Obviously, they haven't figured out anything remotely sentient. It's cool as fuck, but it's not actually thinking. Thinking requires learning. You could show it a cat and it would still tell you it's a dog, no matter how many times you try and tell it.
Nothing about sentience is obvious. If the trees were sentient, would it be obvious? Is it therefore obvious that they're not? I think its a no in both cases. Same argument applies to AI model.
Sentience is at once too high a standard and too low a standard for AI.
It's too high in that it requires actual consciousness, which may be a very tough architectural problem at best (if functionalism is true) or an unknowable metaphysical mystery at worse (if some form of substance or property dualism is true).
And it's much too low a standard in that many, many sentient creatures are nowhere near intelligent enough to be useful assistants in the domains where we want to use AI.
My hunch is generative pre-trained transformers aren't going to do it just by scaling. Humans learn and modify their models as they go, it isn't all pre-training and then fixed. We need a modified algorithm.

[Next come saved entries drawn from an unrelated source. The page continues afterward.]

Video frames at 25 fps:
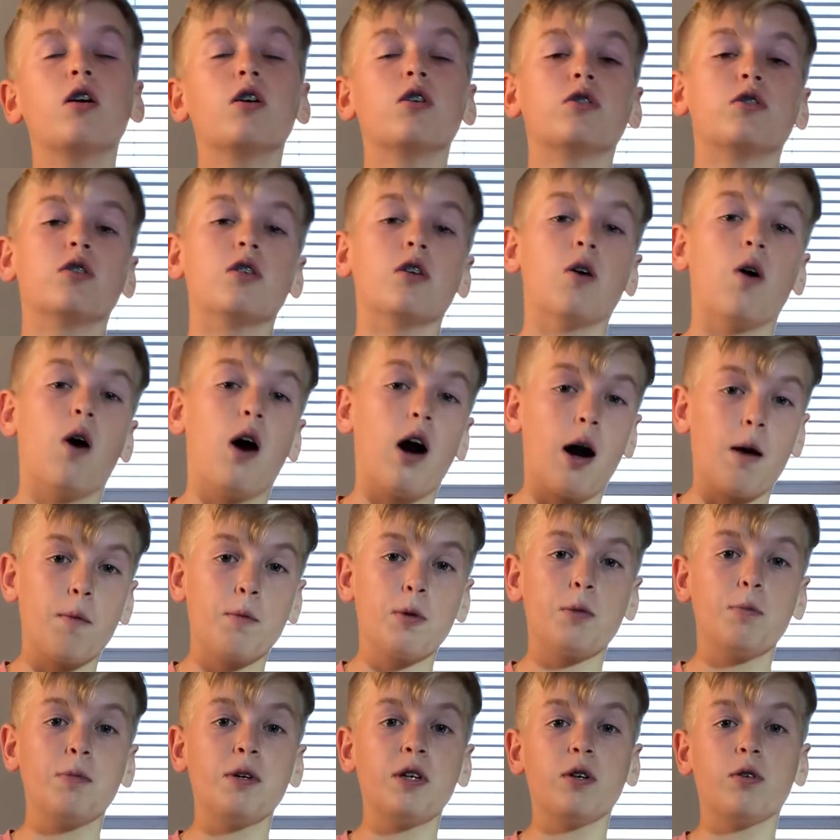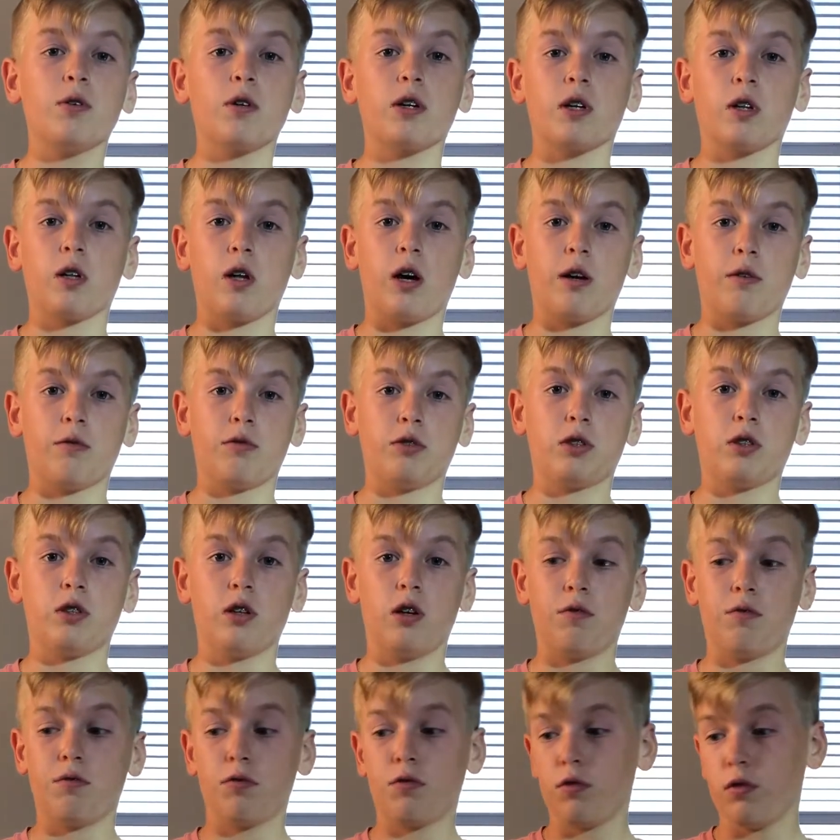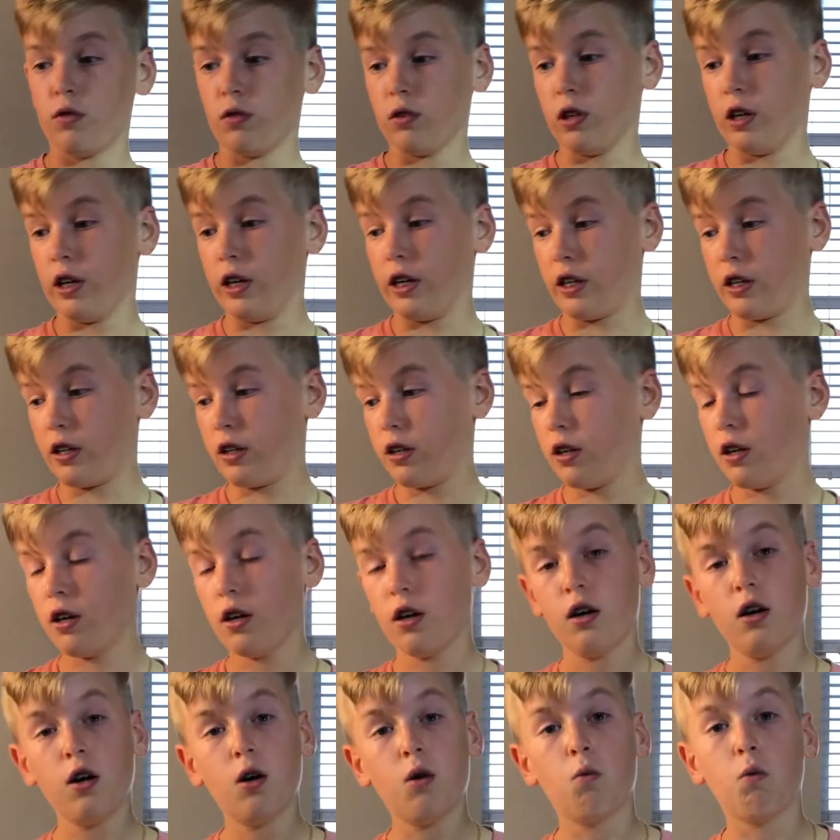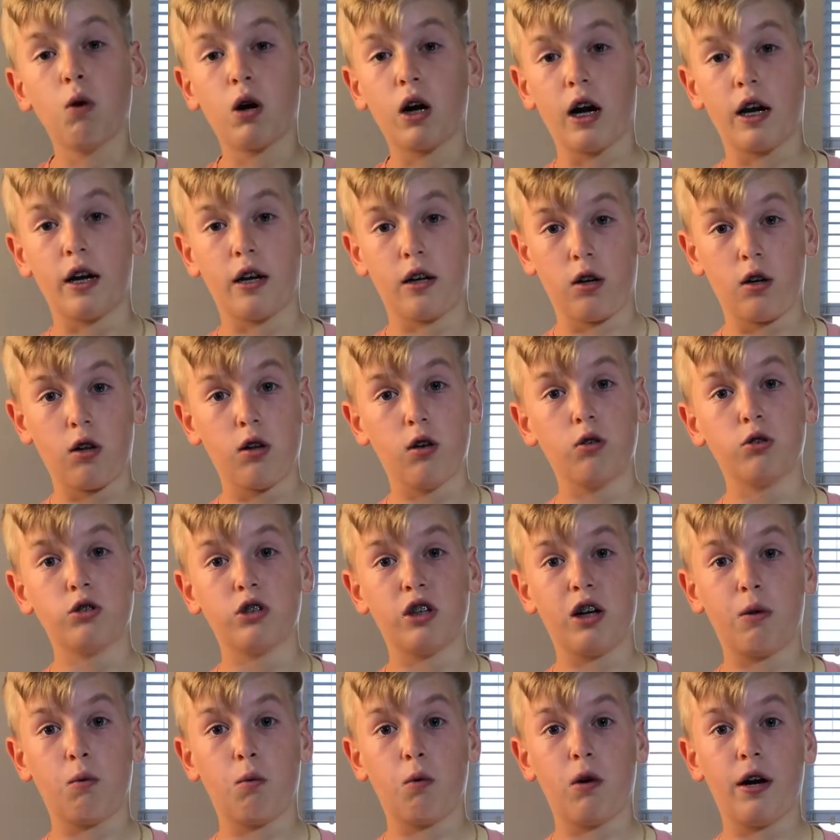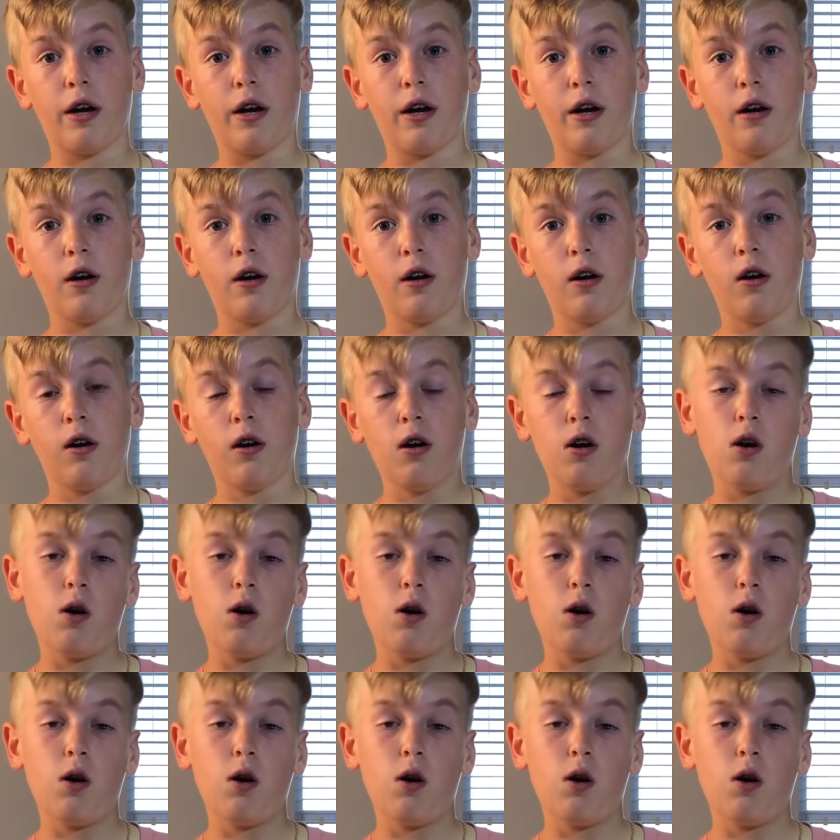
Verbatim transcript: So I'm gonna be doing a lot of stuff like what kind of clothes I wear,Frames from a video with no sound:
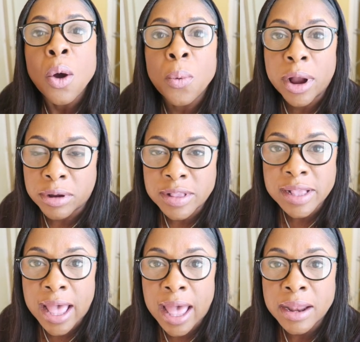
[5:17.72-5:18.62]
where
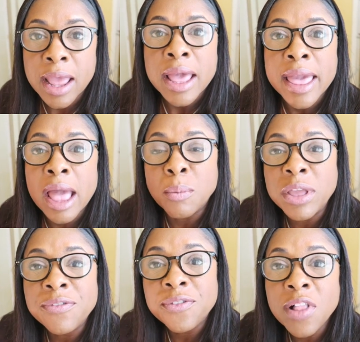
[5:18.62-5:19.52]
it's at. Can
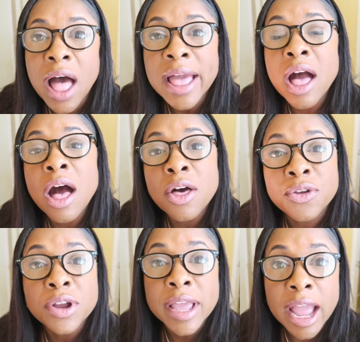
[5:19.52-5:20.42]
we fly
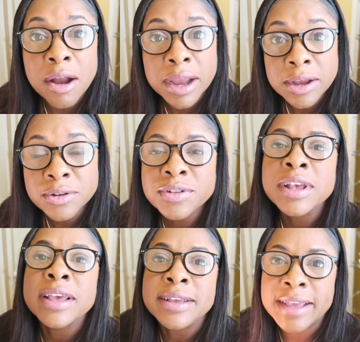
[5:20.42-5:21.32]
other
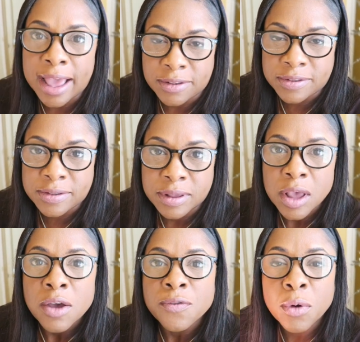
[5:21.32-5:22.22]
carriers? Yes.
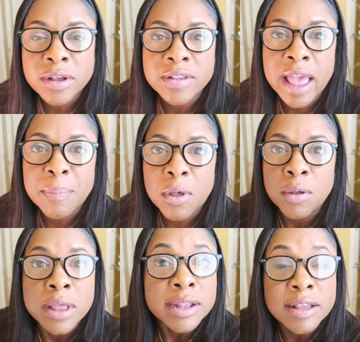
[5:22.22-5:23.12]
For
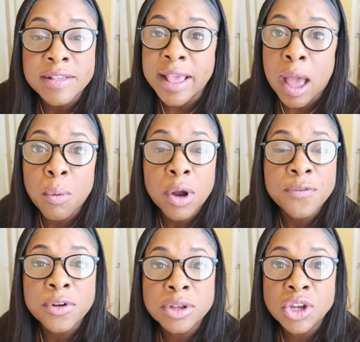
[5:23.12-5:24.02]
example, let's say I
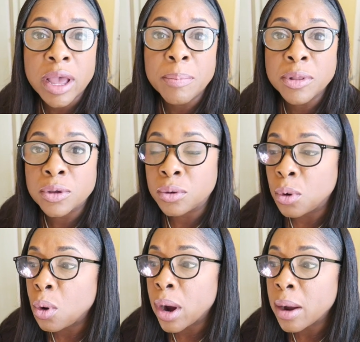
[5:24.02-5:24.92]
work for
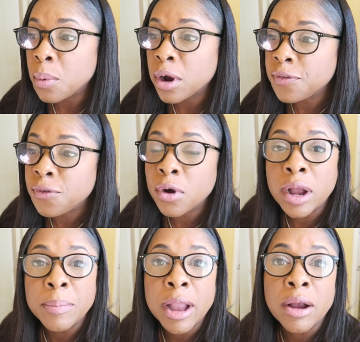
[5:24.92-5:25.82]
JetBlue or I work
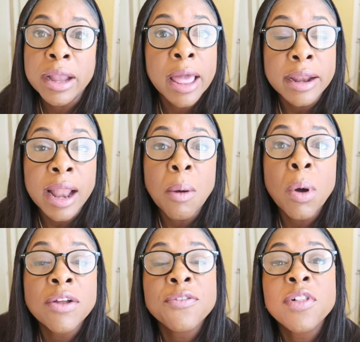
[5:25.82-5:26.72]
for American and I
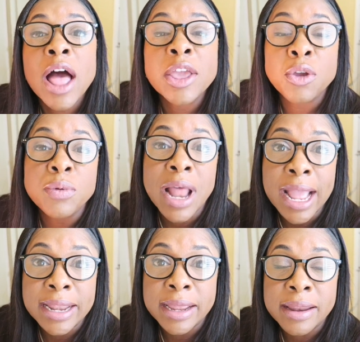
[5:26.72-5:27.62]
want to fly
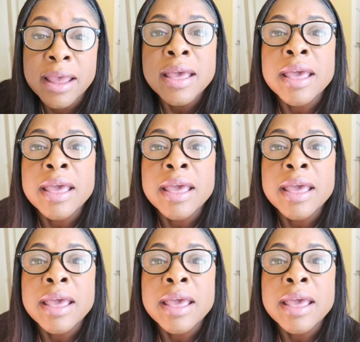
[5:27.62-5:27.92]
United.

The current situation is kind of like a grand prize where Zuck or similar will hand $1bn to anyone who cracks it. That's a huge incentive for people to have a go.
It's a perfect situation for Nvidia. You can see that after months of trying to squeeze out all % of marginal improvements, sama and co decided to brand this GPT-4.0.0.1 version as GPT-5. This is all happening on NVDA hardware, and they are gonna continue desperately iterating on tiny model efficiencies until all these valuation $$$ sweet sweet VC cash run out (most of it directly or indirectly going to NVDA).
Yeah if 'worlds apart in style' means 'kinda similar'.
There was this joke in this thread that there are the ChatGPT sommeliers that are discussing the subtle difference between the different models nowadays.
It's funny cause in the last year the models have kind of converged in almost every aspect, but the fanbase, kind of like pretentious sommeliers, is trying to convince us that the subtle 0.05% difference on some obscure benchmark is really significant and that they, the experts, can really feel the difference.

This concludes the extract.